OPINION: A bit off the money

Does pay matter? This question – which is very much in the news at the moment – is not as easy to answer as you might think.

At one level, of course it matters. At another level, we often make choices that do not necessarily result in us maximising our level of pay. 

I offer myself as an example. Over the past two years, I’ve taken a certain amount of time away from my core money-earning activities of journalism and writing training to do some translation and fiction-writing work. This work did pay. A bit. In the end. But not very much. Certainly, nowhere near as much as journalism and writing training. Which already probably don’t pay nearly as much as what you do. But I don’t want to do what you do (you may think I couldn’t do it and you may be right) and so I continue to labour at the typeface. 

Women frequently make these kinds of economically irrational choices, argues Swedish journalist Katrine Marçal in her book Who Cooked Adam Smith’s Dinner?, which has recently been translated into English – though usually they make them not because of a love of words, but a love of family. Thus, they end up cooking, cleaning and caring for free, just as Adam Smith’s mother apparently cooked for him throughout his entire life. 

This, according to Marçal, makes a mockery of Adam Smith’s ‘economic man’, because ‘economic man’ could not be a woman. Poppycock, says Tim Worstall, writing for the Adam Smith Insitute, “For we can only make sense of gender roles and how they have changed within that very concept of economic rationality.”

There’s another problem. It’s not just women who make these choices, though they perhaps make them more often. Men do too. My friend Evin, for example, gave up a high-paying job at a leading financial services company a couple of years ago to run the Irish Gaelic centre in Glasgow. Now there’s a love of words for you. 

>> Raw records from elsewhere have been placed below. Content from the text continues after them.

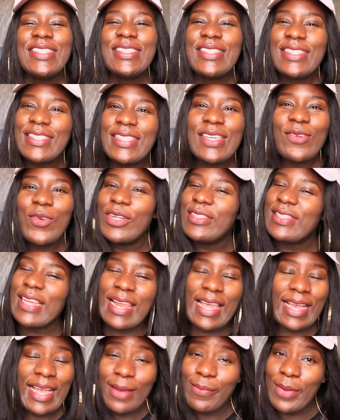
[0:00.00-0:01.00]
You see what I
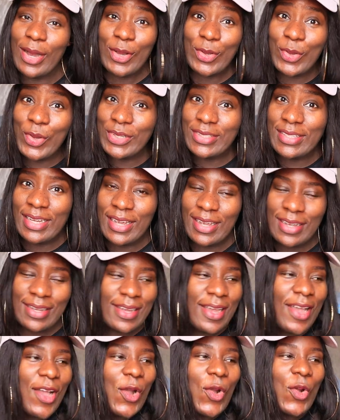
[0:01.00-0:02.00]
like about God
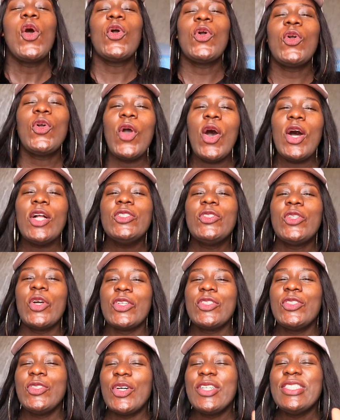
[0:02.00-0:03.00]
there? God
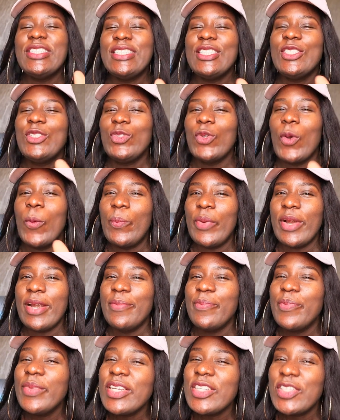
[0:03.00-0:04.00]
does not need your
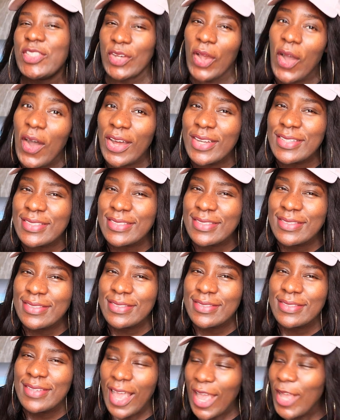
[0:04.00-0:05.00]
permission
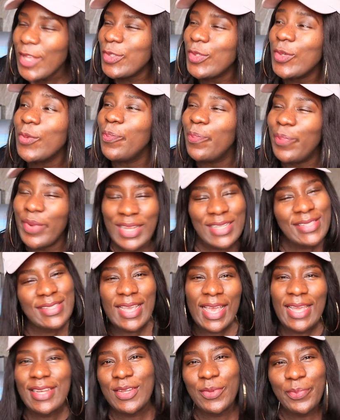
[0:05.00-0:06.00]
to
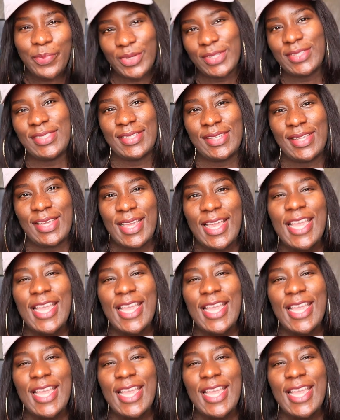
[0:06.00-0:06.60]
bless anybody.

Whatever the truth of Marçal’s demolition of economic man, it’s interesting to speculate about what Mrs Smith (I’m assuming here that Adam Smith’s mother was married to his father and used his surname) would have made of the latest innovation from my old friends at Emolument, the are-you-paid-enough consultants.

Emolument’s website now boasts a “reliable, real-time, accurate” salary comparison tool. “Knowing where you stand empowers you to take control of your career,” it says. “Forty-six thousand, one hundred and ninety-one professionals like you have already shared their data.” 

Now, in my day, that kind of service was called a trade union. And isn’t it a little distressing to think that there are 46,191 professionals out there who are just like you? Or me? Or Mrs Smith? Given the illustriousness of her progeny, I speculate that Mrs Smith was much more special than that. 

In any case, Emolument is a bit off the money with this. For the trend for the salaries of the most highly paid to rise sharply while those of the lowest-paid stagnate is in reverse. According to new research from PwC into executive pay at FTSE 100 companies, executive pay is falling in real terms and is getting harder to earn – due in no small measure to regulation and improved disclosure. 

“Companies are improving disclosure of bonus payments and targets in response to investor demands,” says Tom Gosling, head of PwC’s reward practice. “Over the last few years, investor pressure and regulation have led to a significant raising of the bar in executive pay. On the whole, the right balance has been struck.”

There we are, then. If you’re a senior executive and you’re asking yourself if you’re paid enough, the answer is: yeah, probably. No need to darken the portals of Emolument.com. Count yourself lucky you get paid at all, my friends. Mrs Smith didn’t.